Repeat the records below exactly from the line containing "[0:00.90-0:01.80]" to the line containing "Lip reading: put", taking in both of those lines. Drop the pictures.

(Data supplied begins)

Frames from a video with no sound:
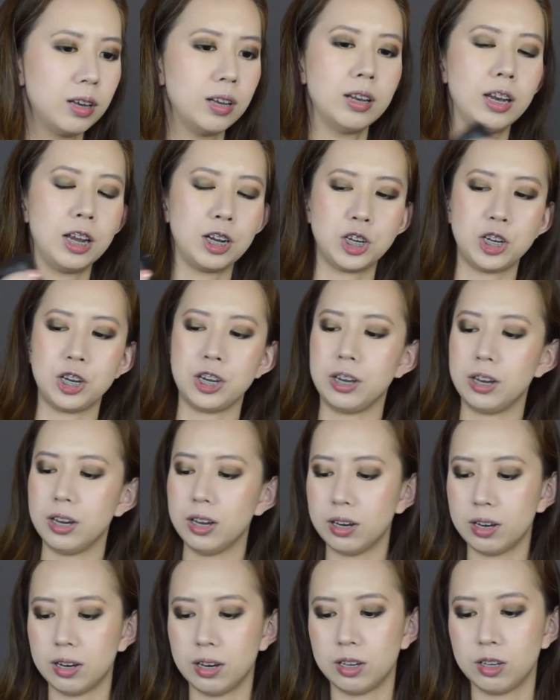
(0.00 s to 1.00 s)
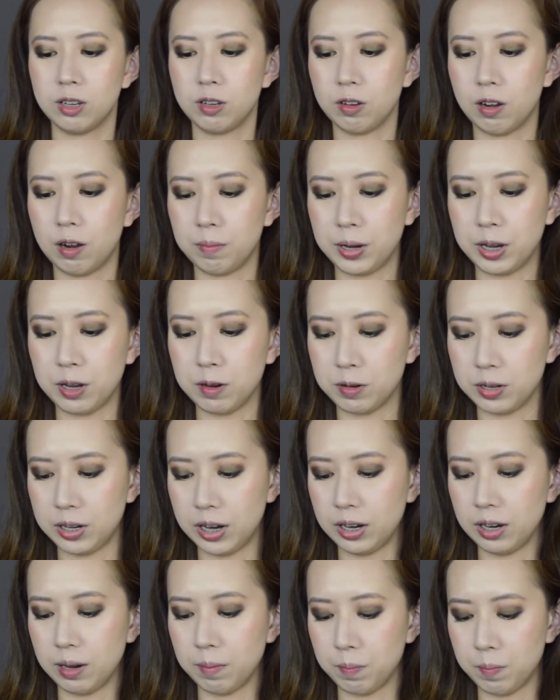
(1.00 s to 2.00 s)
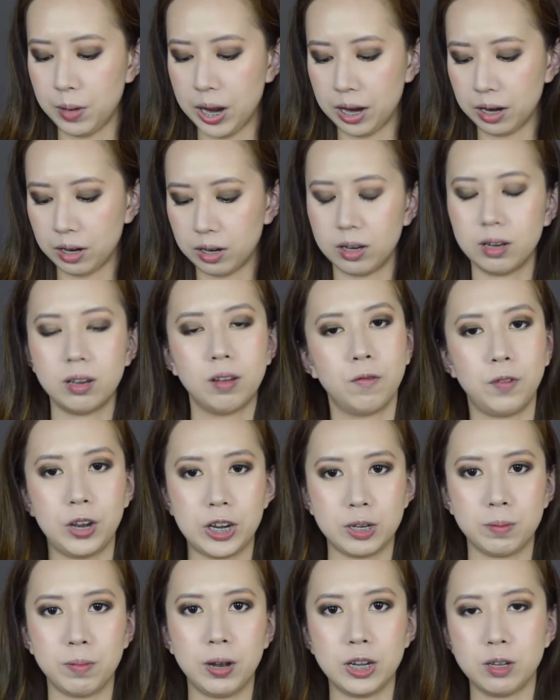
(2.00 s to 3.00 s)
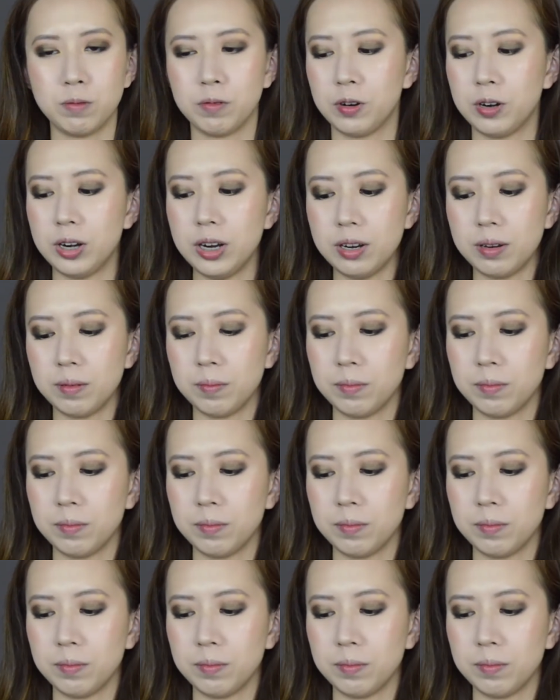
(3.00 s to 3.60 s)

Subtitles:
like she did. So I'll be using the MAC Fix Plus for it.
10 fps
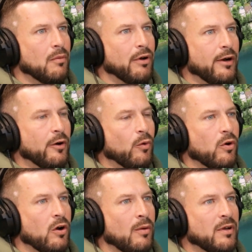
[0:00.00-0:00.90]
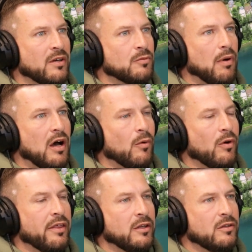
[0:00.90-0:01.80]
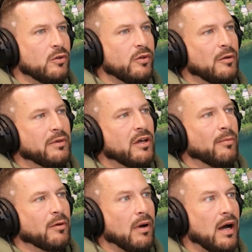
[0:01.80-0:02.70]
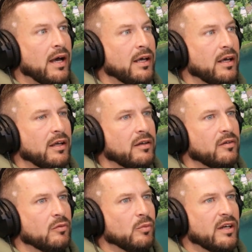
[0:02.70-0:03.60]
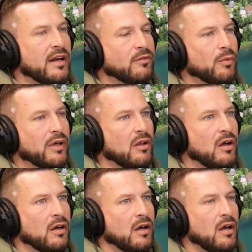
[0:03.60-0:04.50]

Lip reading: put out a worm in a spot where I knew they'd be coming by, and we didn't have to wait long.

(Data supplied ends)
(Data supplied begins)

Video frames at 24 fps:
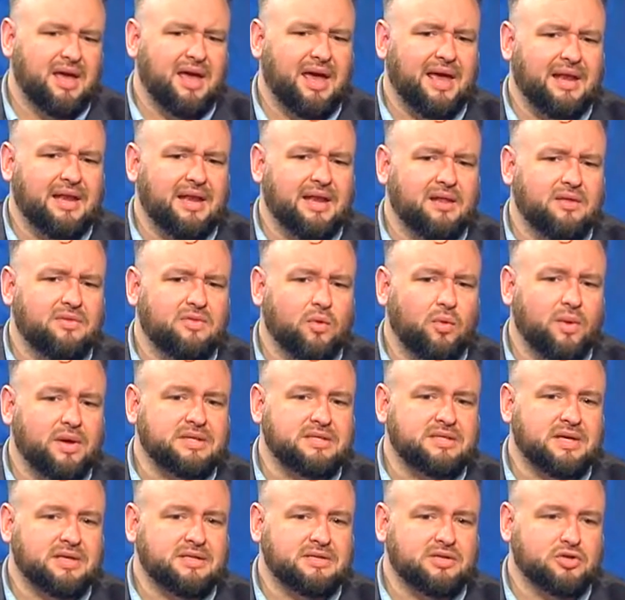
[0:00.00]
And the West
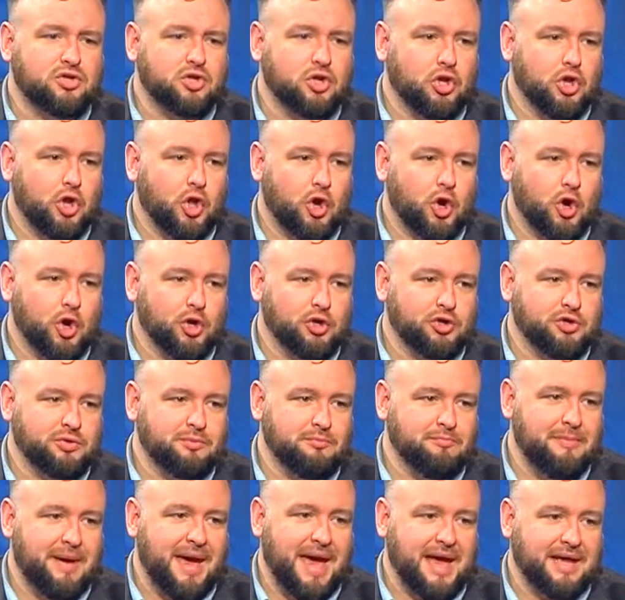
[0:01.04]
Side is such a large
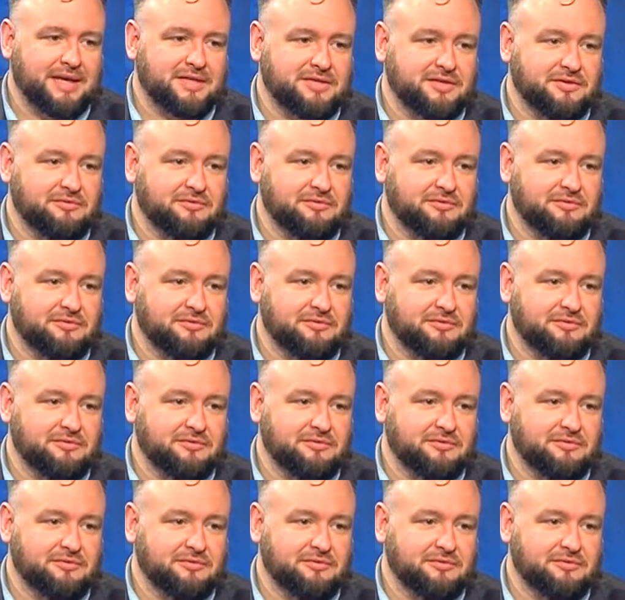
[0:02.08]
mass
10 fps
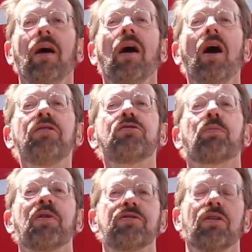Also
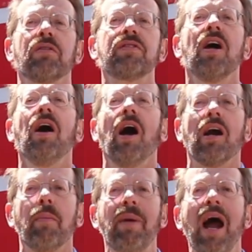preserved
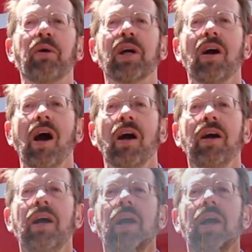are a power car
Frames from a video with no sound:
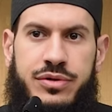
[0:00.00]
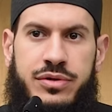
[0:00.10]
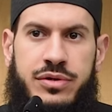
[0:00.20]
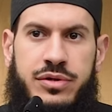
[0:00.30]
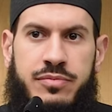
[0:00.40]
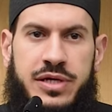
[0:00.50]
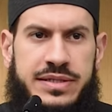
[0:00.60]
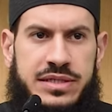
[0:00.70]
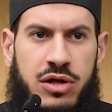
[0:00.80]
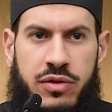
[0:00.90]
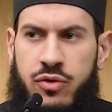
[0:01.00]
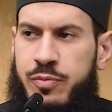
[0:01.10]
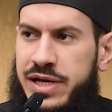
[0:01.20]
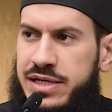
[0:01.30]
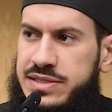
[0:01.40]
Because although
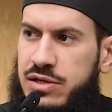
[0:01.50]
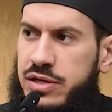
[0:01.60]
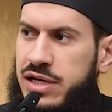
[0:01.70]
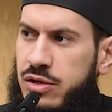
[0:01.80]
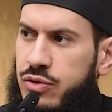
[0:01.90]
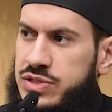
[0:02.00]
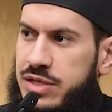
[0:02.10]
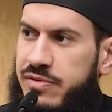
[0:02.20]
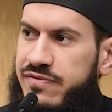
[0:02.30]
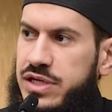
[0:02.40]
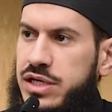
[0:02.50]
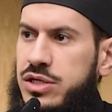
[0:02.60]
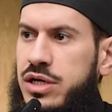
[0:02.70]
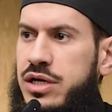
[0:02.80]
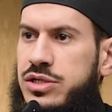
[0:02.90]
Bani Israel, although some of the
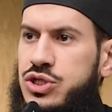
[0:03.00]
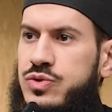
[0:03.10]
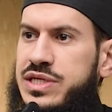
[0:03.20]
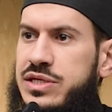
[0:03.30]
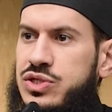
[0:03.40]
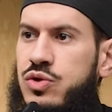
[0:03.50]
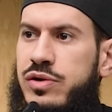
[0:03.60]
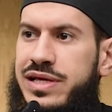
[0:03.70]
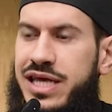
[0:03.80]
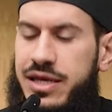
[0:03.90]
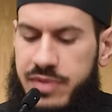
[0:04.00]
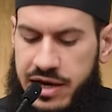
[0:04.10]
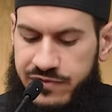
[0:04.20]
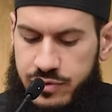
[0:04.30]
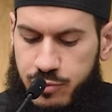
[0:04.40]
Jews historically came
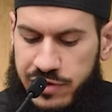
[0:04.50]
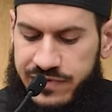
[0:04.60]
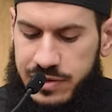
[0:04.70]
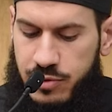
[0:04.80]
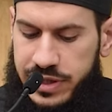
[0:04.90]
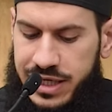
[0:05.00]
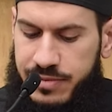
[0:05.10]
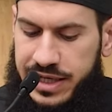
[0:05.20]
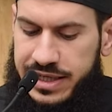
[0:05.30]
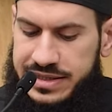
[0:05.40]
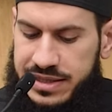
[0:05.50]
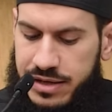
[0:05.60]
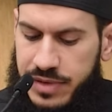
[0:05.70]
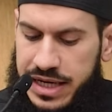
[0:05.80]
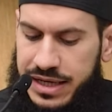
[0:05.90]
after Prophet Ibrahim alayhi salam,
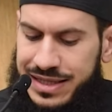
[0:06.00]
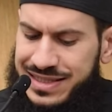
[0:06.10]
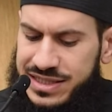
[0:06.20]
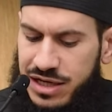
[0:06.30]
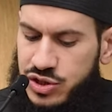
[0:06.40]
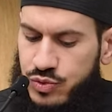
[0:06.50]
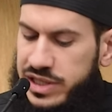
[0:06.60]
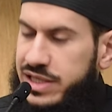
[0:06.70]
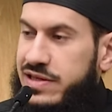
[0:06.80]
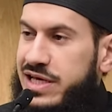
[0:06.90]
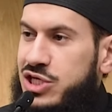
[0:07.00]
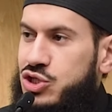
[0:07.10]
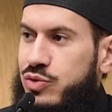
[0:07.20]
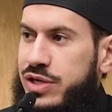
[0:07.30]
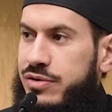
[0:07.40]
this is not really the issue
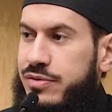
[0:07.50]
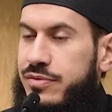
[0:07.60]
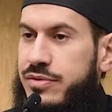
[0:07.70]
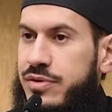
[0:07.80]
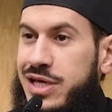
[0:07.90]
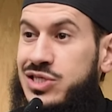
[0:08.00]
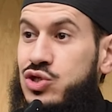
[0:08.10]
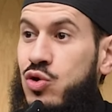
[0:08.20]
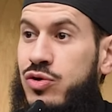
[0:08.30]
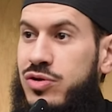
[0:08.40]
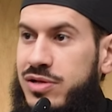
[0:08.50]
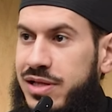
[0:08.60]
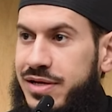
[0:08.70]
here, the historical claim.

(Data supplied ends)

(Answer to the problem):
[0:00.90-0:01.80]
[0:01.80-0:02.70]
[0:02.70-0:03.60]
[0:03.60-0:04.50]

Lip reading: put out a worm in a spot where I knew they'd be coming by, and we didn't have to wait long.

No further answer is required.